The Celebrant was Morten Frank Larsen, a Danish baritone I had not encountered before. It took a while for me to come round to his delivery. His English was not always idiomatic, and Järvi’s fast tempi didn’t always favour him; but I come to realise that the role of the Celebrant is only half singing, and that it is just as important to be a good actor. By the end I did not doubt Larsen’s authority. I would love to see him in a staged production. If there was one singer who impressed in every respect, it was the boy treble Julius Foo, whom I have been privileged to hear on many occasions with the Choir of St John’s College, Cambridge. His singing was unfailingly beautiful, particularly in the work’s final section. He got one of the loudest cheers of the night.

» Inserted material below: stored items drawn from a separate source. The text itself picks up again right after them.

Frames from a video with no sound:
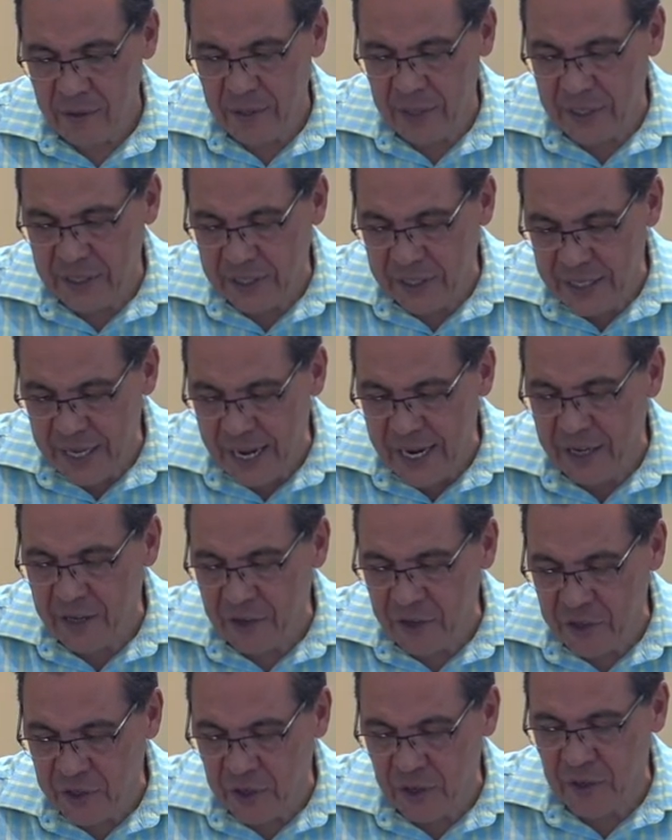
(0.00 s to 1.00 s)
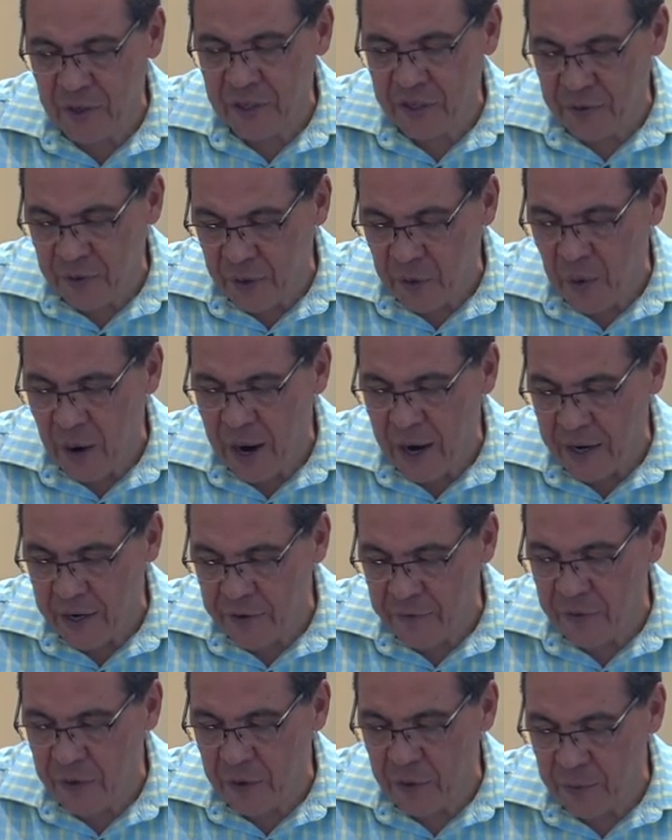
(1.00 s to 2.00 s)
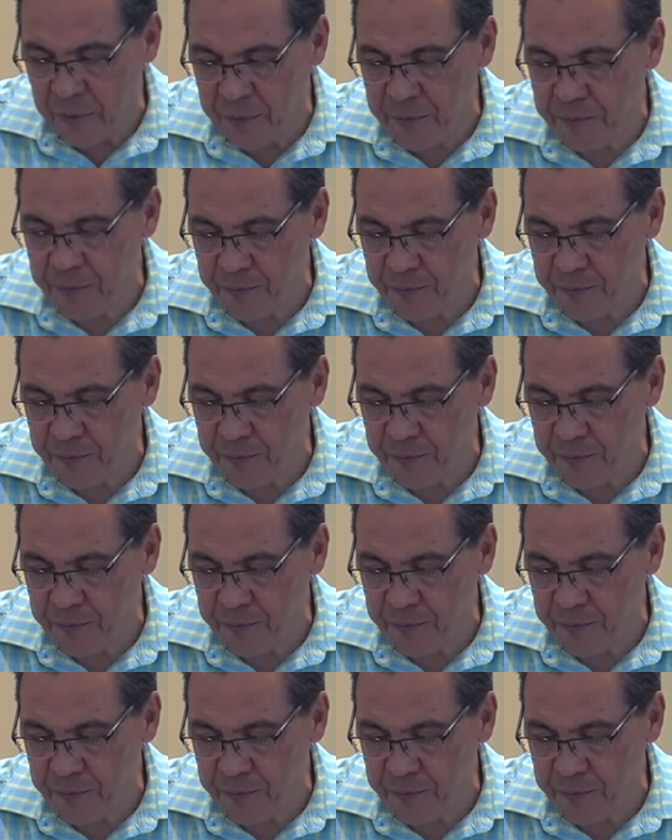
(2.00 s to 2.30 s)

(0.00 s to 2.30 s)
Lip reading: this night your soul is required of you.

It has to be said that the school choirs were excellent, meticulously prepared, dancing when appropriate and sitting still when not. Even their kazoo-playing action had been carefully choreographed. It is only listening back to it that I notice the Welsh accents, which are lovely.
Pleasingly (and appropriately, given his own Welshness), the final blessing — ‘The Mass is ended; go in peace.’ — was delivered, recorded, by Rowan Williams.
It has taken too long for this impossibly flawed and unspeakably brilliant work to be performed at the Proms. Given its recent resurgence, I am sure it won’t be long before it returns. The performers can be very proud of having done it justice. I suspect that in future years I will think of this concert as I do of the now legendary 2007 Prom by Gustavo Dudamel’s Venezuelans — with a pride that I was there.
You can Listen Again to the Prom on iPlayer, and it will be broadcast on TV on Thursday 6th September (BBC Four, 7.30pm) — don’t miss it!
Postscript: Why was the bust of Henry Wood not desecrated during the climactic scene? Someone missed a trick there.